== SUPPLIED MATERIAL ==
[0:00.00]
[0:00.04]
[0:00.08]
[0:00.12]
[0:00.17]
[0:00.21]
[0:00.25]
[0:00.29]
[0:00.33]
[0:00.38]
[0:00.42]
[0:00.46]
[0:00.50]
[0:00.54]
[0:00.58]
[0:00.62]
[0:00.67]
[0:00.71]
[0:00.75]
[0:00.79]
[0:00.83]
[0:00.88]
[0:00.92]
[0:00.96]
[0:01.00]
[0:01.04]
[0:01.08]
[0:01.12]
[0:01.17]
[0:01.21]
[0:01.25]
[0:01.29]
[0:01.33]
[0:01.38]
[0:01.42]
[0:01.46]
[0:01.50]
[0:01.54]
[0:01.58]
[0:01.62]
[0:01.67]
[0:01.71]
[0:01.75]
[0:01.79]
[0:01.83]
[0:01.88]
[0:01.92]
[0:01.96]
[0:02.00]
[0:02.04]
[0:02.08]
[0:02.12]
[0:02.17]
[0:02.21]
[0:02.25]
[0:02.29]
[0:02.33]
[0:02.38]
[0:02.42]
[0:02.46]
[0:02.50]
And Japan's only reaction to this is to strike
===
== SUPPLIED MATERIAL ==
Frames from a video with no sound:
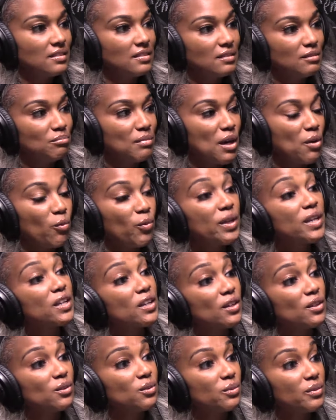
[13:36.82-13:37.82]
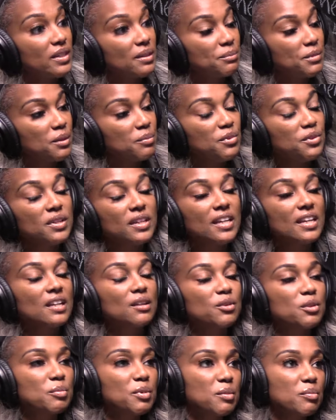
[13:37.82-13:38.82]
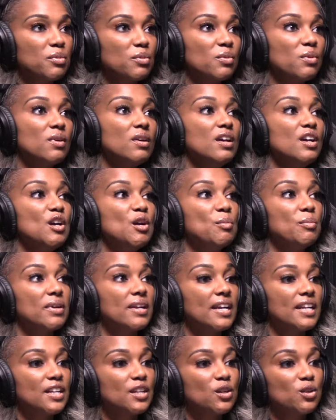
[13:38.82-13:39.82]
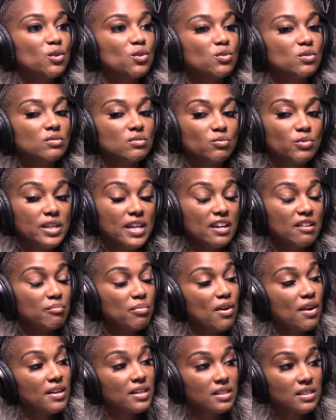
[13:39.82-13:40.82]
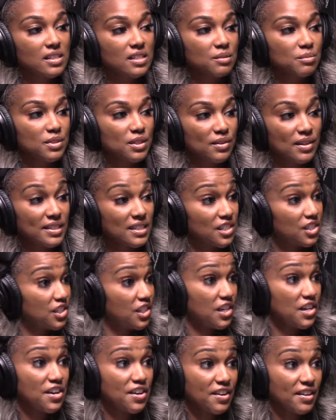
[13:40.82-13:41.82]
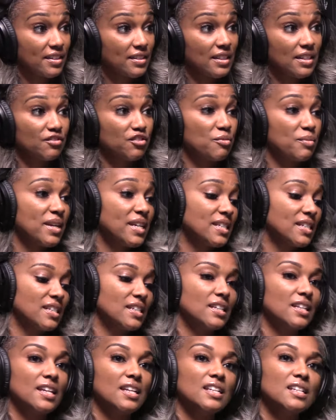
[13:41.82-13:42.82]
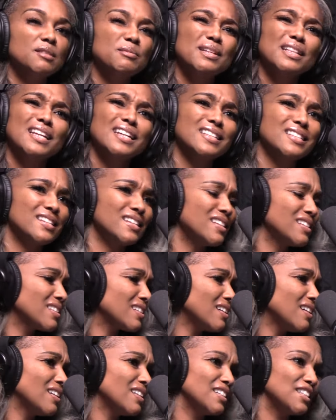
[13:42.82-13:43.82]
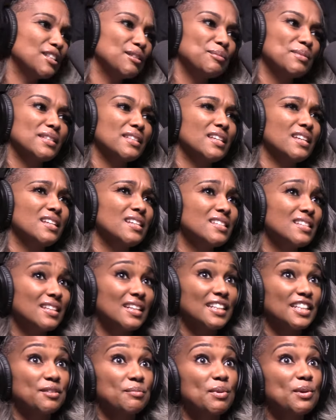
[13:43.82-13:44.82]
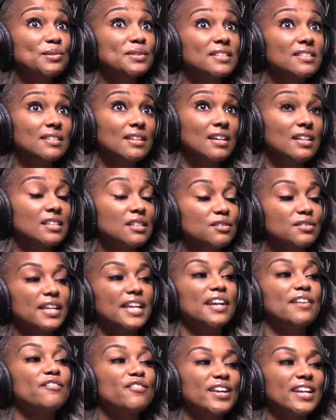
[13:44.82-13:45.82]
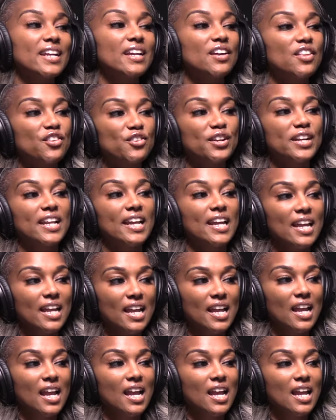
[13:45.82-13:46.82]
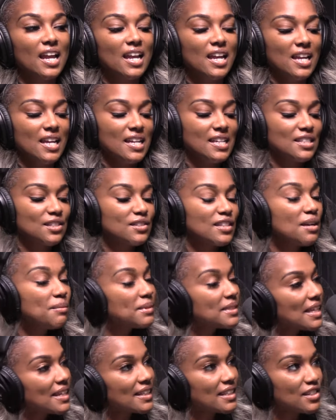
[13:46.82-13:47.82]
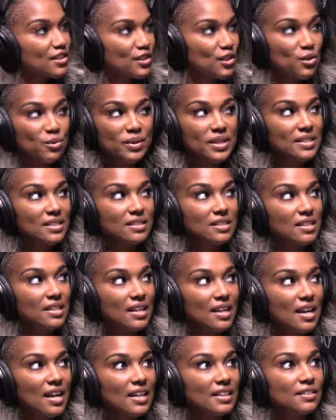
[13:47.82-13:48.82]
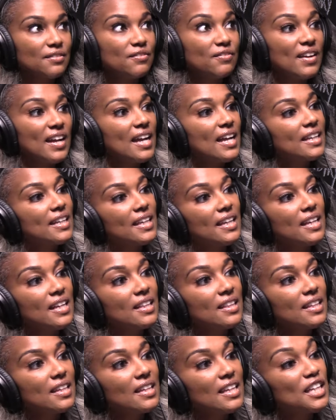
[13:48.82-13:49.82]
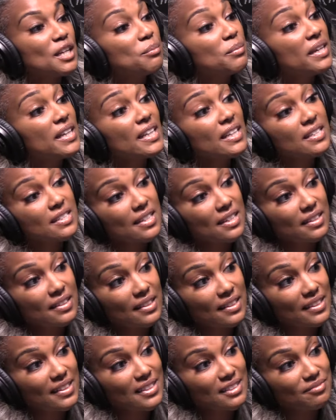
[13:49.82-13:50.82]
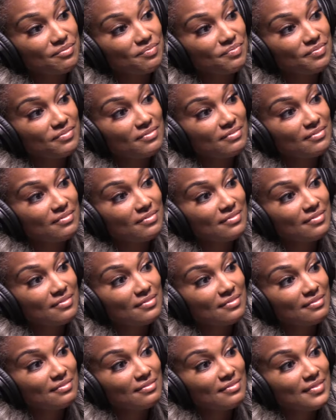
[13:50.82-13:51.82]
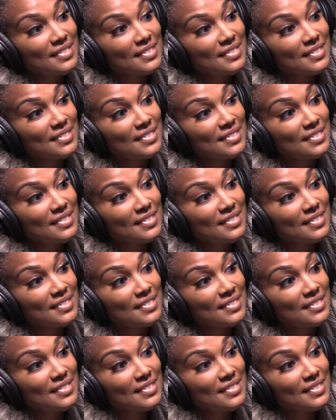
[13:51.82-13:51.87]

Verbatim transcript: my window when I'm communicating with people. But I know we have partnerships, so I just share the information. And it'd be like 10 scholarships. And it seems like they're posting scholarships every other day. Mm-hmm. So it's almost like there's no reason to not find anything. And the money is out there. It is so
===
| PROBLEM DESCRIPTION |
Every line from the one with "[13:36.82-13:37.82]" through the one with "Verbatim transcript: my" is to be reproduced exactly as written above, and the pictures are to be dropped.

| TASK OUTPUT |
[13:36.82-13:37.82]
[13:37.82-13:38.82]
[13:38.82-13:39.82]
[13:39.82-13:40.82]
[13:40.82-13:41.82]
[13:41.82-13:42.82]
[13:42.82-13:43.82]
[13:43.82-13:44.82]
[13:44.82-13:45.82]
[13:45.82-13:46.82]
[13:46.82-13:47.82]
[13:47.82-13:48.82]
[13:48.82-13:49.82]
[13:49.82-13:50.82]
[13:50.82-13:51.82]
[13:51.82-13:51.87]

Verbatim transcript: my window when I'm communicating with people. But I know we have partnerships, so I just share the information. And it'd be like 10 scholarships. And it seems like they're posting scholarships every other day. Mm-hmm. So it's almost like there's no reason to not find anything. And the money is out there. It is so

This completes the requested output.